## The input
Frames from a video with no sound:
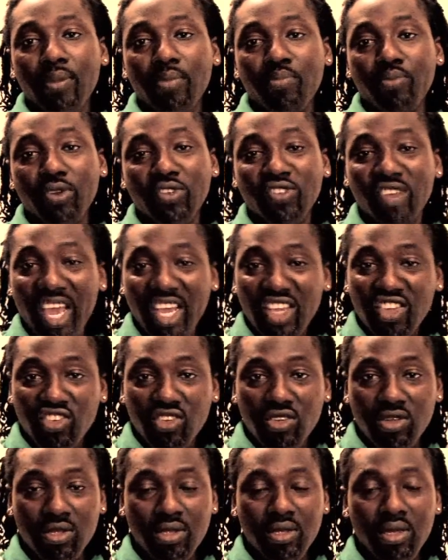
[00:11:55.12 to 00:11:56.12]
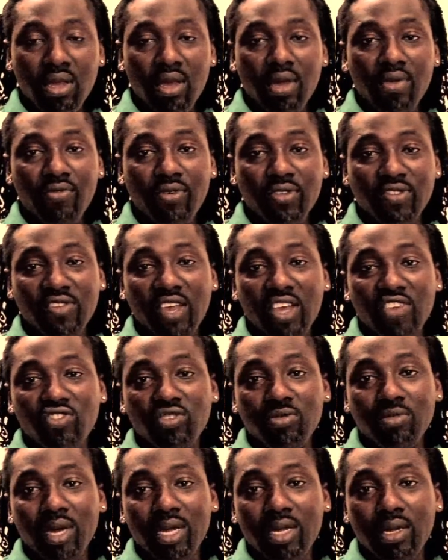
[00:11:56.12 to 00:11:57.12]
protection for
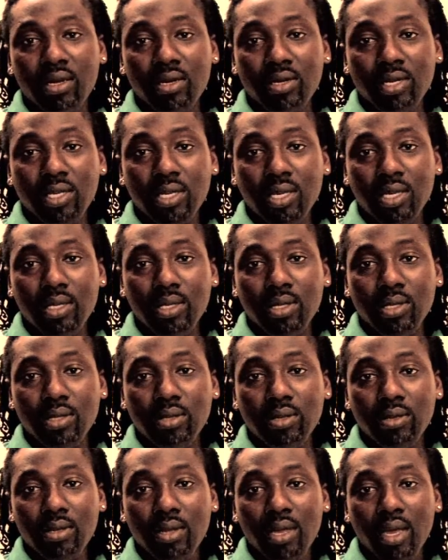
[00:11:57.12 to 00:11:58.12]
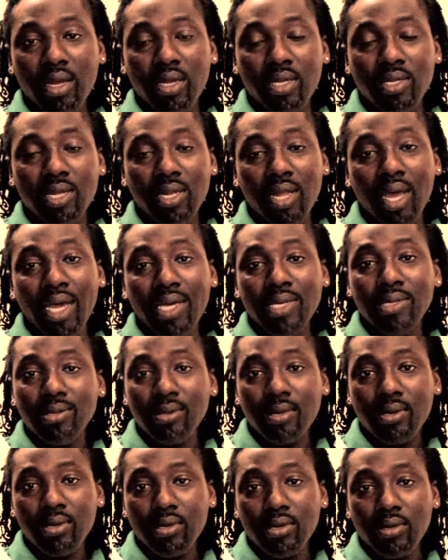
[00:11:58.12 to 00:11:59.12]
sexual minorities. It is an
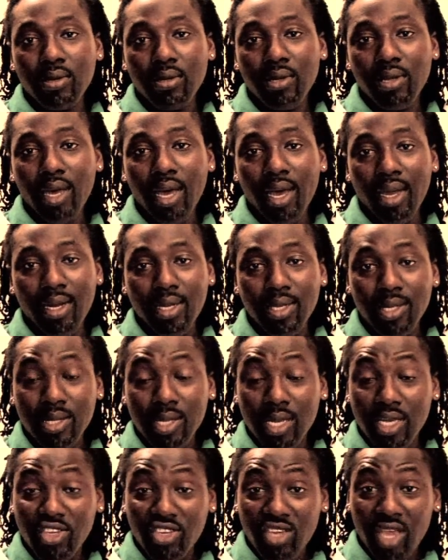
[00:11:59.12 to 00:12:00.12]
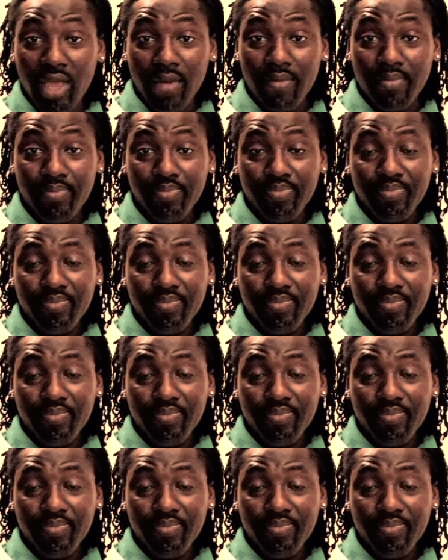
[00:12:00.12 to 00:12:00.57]
eyesore and it is a shame.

## What to produce
Write out an exact reproduction of the lines from the line that holds "[00:11:57.12 to 00:11:58.12]" to the bottom of the listing above, both ends included. Exclude pictures.

## Exercise answer
[00:11:57.12 to 00:11:58.12]
[00:11:58.12 to 00:11:59.12]
sexual minorities. It is an
[00:11:59.12 to 00:12:00.12]
[00:12:00.12 to 00:12:00.57]
eyesore and it is a shame.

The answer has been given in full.